Cerda: What I like to stress from our side, when we talk about the SDGs, try to have good services in education, health, infrastructure etc. Resources are need in quite a large amount, around 15-17 per cent of GDP, this is where we need to go but difficult. Since we have this complicated macro context, of course we need to think on how fiscal policy might help to greater equilibrium on macro side, are thinking about inflation and how that is hurting people. Of course we can discuss what we need by targeting subsidies, 10 per cent, 20 per cent, 60 per cent of the population etc. Has to be country specific. Have available some tools to reach people in need, digitization.
Don’t want you to think we just want to lower spending, we are trying to reach the SDGs as soon as possible, 2030 is very near. We have these goals, need to talk much more about medium revenue strategies, first need to get lower inflation.
Audience: Last year, UN poverty expert came out with report on importance of social protection, framing it in human rights perspective. This is absent in our discussion today. You talk about capacity building, but what about looking at it from a human rights framework. What would change design mean from a human rights perspective.
Cerda: Have done a lot of reports on SDGs.

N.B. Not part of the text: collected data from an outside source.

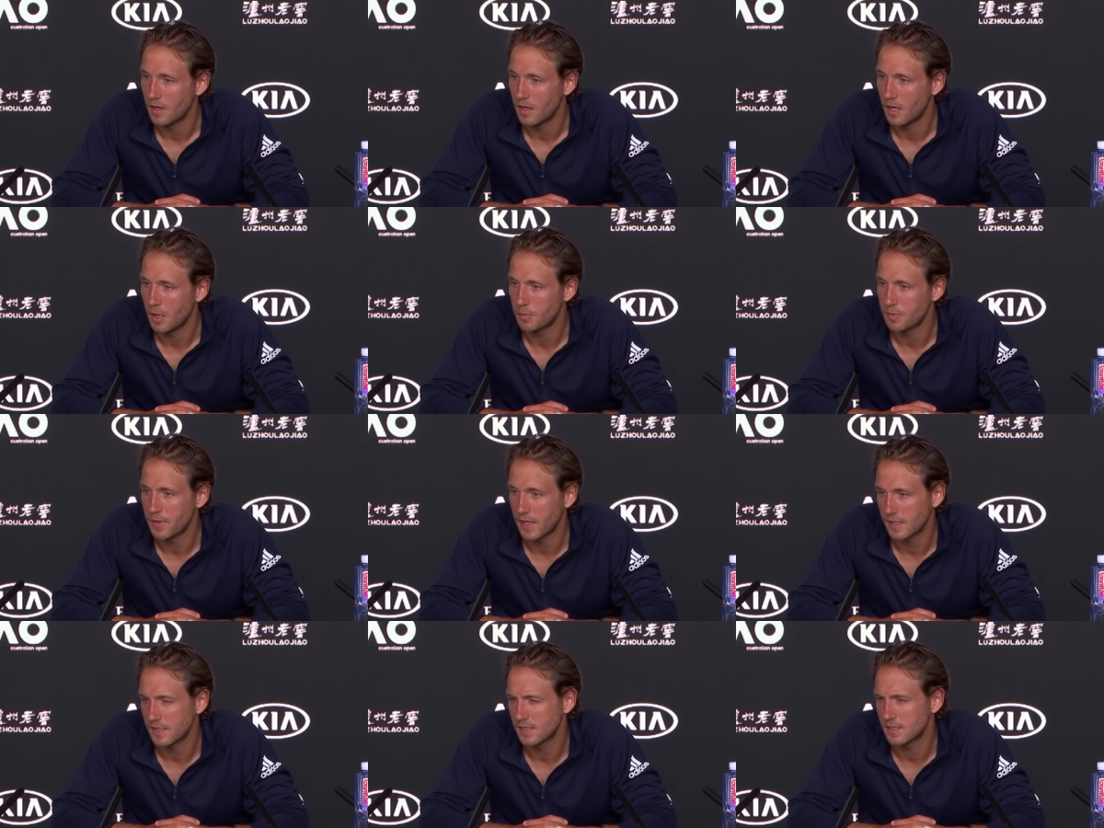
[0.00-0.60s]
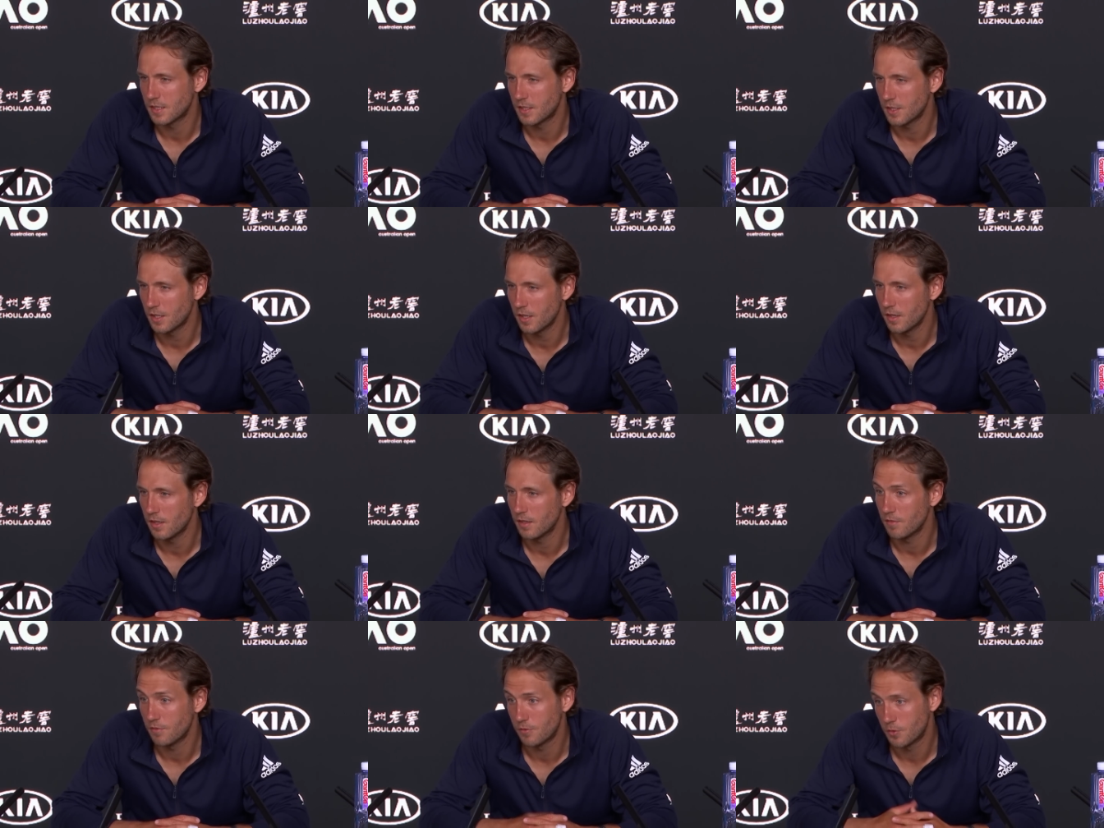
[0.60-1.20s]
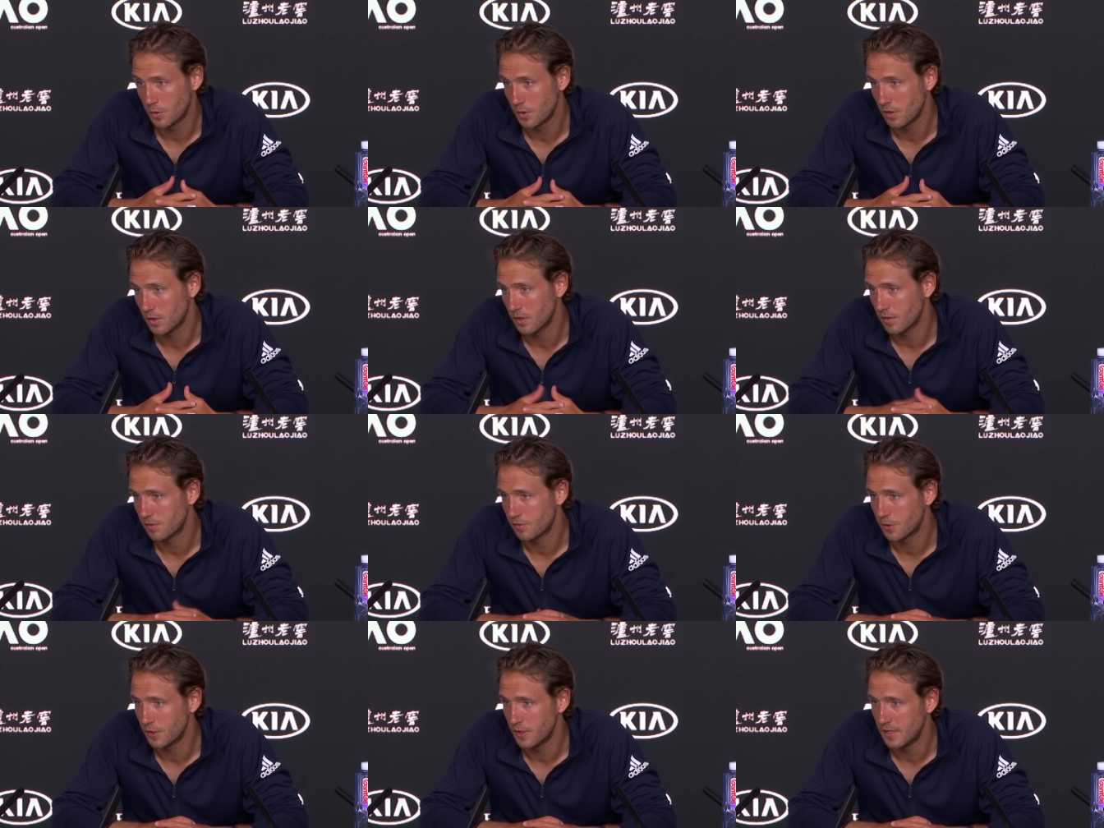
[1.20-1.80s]
i practiced hard for uh,
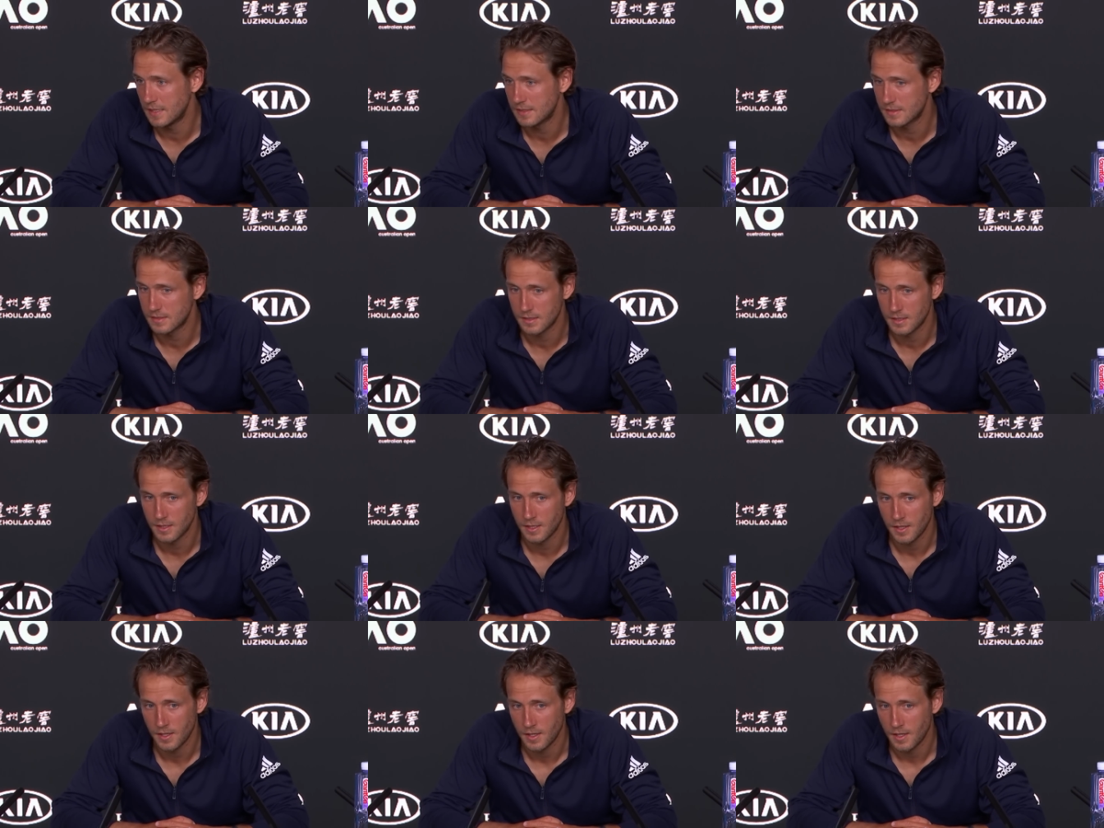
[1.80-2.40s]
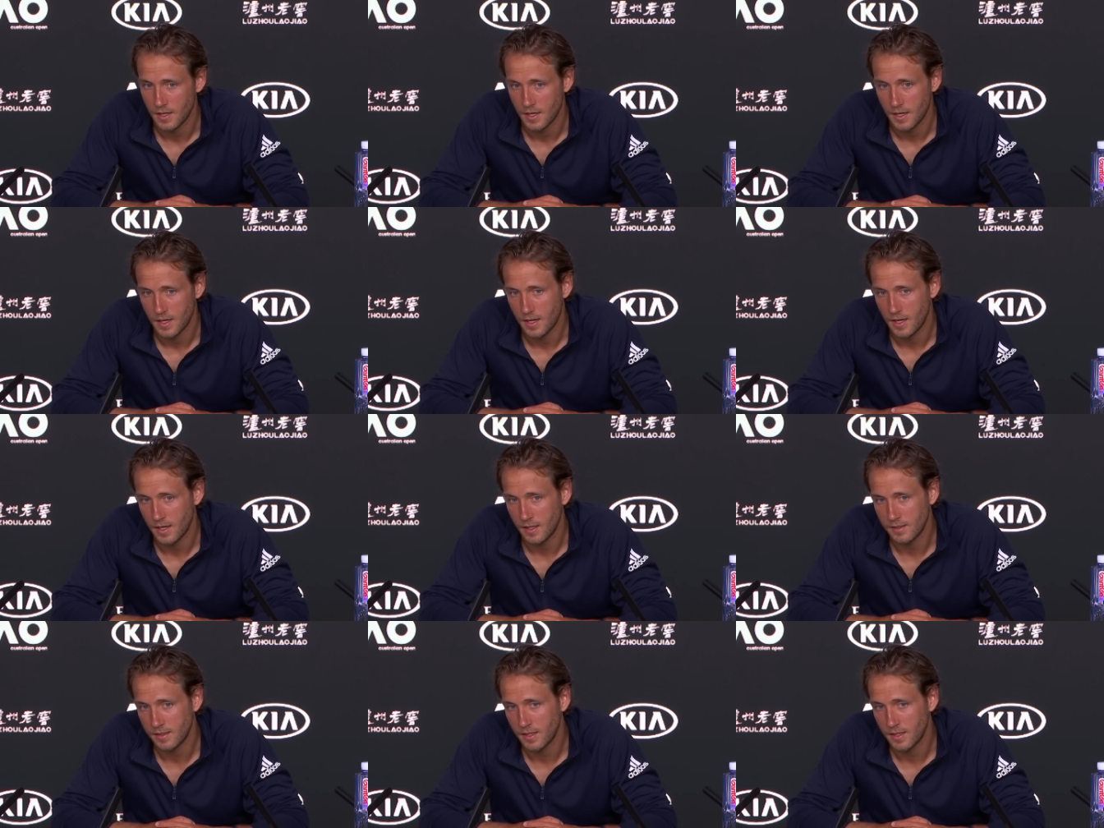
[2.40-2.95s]
for it and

Kadirgamar: It’s a question of who’s in power, cycles of changes. That’s why it’s important to have a social protection goal. So many countries are going through debt crisis, it’ll affect development financing, there will be trade-off. Worry is that social protection will be the default of getting cut. If we make it universal, it’s much harder to be inflated away or targeted down.

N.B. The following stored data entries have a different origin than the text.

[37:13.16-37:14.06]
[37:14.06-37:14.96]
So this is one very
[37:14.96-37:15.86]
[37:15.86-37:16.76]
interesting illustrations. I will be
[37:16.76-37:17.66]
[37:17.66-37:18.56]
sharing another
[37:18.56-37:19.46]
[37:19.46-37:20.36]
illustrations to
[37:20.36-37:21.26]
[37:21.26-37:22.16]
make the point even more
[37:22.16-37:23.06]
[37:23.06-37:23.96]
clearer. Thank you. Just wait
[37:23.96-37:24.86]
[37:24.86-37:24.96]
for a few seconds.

Razavi: Heard about inflation, this also means that at this moment we had a striking fall in real wages in many countries, by nearly 1 per cent in first half of 2022, the first time in the 21st century negative. Widening gap between productivity growth and wage growth. It’s not that the global economy is shrinking – profits are soaring, wages are stagnating or declining. In this context we also have debt crises through no fault of the countries, just because interest has gone up. In more than half of all social protection schemes there is no mechanism to adjust to inflation, so benefits are being eroded, even though ILO standards say you should have some indexation. People are very worried about the narrow targeting, even in the best of times – many countries don’t have data, many people just above the line and about to fall below, the rationing and targeting excludes a large amount of people. Human rights based approach wouldn’t even start with targeting, but universal, much better than untransparent proxy means testing – whom are you targeting in a context of 75 per cent being vulnerable. Thinking that we will solve this with digitization and better targeting is wishful thinking.